- Developer: 4HEAD Studios
- Publisher: Activision
- Platform: Microsoft Windows 98/ME/2000/XP
- Release: USA: September 28, 2004;
- Genre: Business simulation game
- Mode: Single-player

= Mall of America Tycoon =

Mall of America Tycoon is a business simulation game developed by 4HEAD Studios and published by Activision and released on September 28, 2004, for Windows. The goal is to successfully create and run a mall based on the real Mall of America in Bloomington, Minnesota. The player must manage the income, store contracts, and special event days. However, unlike other tycoon games, there is a way to win a freeplay game.

==Gameplay==
The player starts out with an empty mall, on which they must develop their mall. Options for building include the normal stores and restaurants, but also other items commonly found in malls, such as benches and small plant life. The mall must be developed in such a way that it is profitable, which in turn lets the player add more items. For example, the player can schedule promotions such as the Day of Discounts to draw more people into the mall.

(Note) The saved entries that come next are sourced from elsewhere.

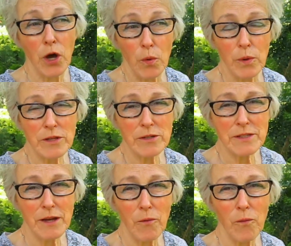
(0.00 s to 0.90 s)
We looked
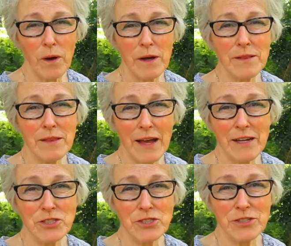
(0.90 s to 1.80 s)
at one
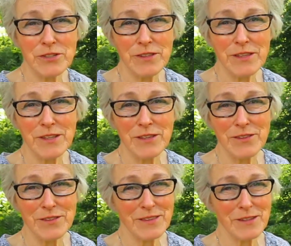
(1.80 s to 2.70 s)
last year that
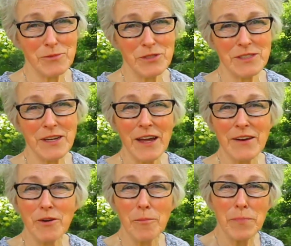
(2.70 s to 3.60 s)
that was kind
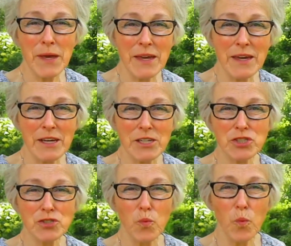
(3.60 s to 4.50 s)
of a
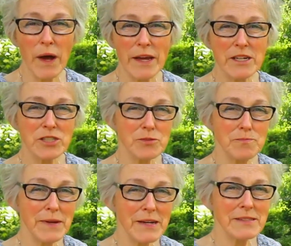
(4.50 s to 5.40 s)
pinkish, whitish
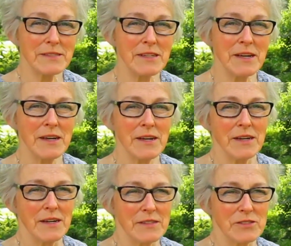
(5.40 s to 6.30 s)
mix,
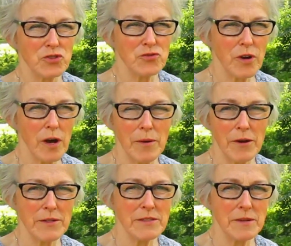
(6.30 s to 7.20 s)

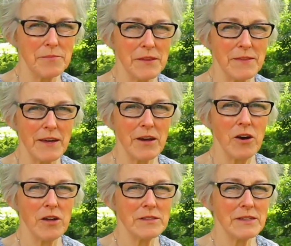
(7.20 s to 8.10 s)
strawberry something they
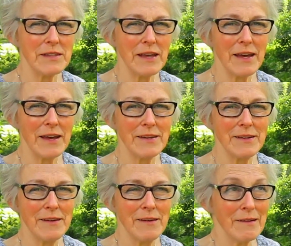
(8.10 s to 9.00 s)
called it, and
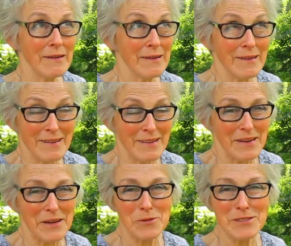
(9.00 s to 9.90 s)

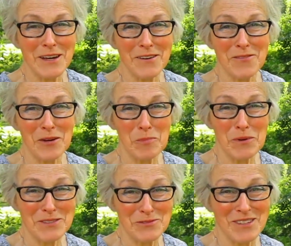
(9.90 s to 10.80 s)
it was out of our
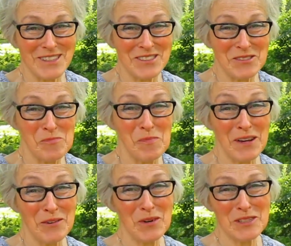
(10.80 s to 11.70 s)
price range, but
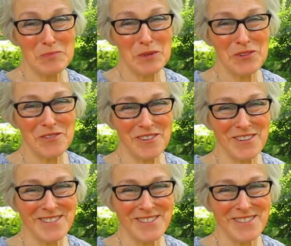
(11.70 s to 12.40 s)
it was beautiful.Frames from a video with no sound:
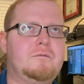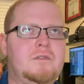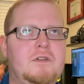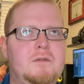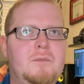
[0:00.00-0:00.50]

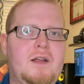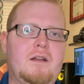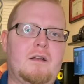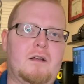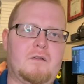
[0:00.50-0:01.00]

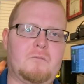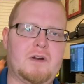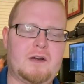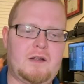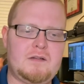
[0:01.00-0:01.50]
depending on what
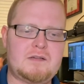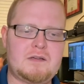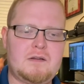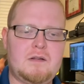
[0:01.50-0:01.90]
it is,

Also, a new attraction at Camp Snoopy, the large amusement park in the center of the mall can help attract more people to the mall.

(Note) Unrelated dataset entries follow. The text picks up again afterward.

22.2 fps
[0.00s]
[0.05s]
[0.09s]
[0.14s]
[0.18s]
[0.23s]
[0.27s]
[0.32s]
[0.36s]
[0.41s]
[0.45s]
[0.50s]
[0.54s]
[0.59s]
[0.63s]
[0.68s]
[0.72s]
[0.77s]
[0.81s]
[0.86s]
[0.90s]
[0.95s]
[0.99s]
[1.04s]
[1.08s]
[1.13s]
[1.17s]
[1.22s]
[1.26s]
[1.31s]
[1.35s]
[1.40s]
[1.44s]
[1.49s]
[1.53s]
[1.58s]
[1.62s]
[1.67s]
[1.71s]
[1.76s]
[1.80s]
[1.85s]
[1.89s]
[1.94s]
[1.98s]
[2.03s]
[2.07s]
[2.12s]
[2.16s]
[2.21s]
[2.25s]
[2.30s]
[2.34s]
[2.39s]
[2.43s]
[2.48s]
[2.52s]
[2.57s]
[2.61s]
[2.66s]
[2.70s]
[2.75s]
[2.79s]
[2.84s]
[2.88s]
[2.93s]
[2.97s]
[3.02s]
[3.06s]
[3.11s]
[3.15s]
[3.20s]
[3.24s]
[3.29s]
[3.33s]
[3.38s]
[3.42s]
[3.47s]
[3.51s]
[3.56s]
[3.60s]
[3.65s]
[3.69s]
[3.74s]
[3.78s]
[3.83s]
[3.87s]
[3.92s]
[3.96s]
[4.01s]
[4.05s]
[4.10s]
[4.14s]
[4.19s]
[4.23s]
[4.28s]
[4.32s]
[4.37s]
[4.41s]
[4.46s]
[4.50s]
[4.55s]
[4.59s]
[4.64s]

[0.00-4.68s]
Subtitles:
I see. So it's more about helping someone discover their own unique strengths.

After the player develops the first area sufficiently, another section of the mall is unlocked. There are sixteen sections which need to be developed, and the game is completed when the last one is complete.

==History==
This game is similar to Mall Tycoon, both in concepts and features. However, this game is compatible with Microsoft Windows 2000 and XP, while Mall Tycoon only supports the preceding versions of Windows. Eventually, Mall Tycoon 2 and Mall Tycoon 3 were released to compete for the market. To this day, the production of sequels for both this game and Mall Tycoon has stopped.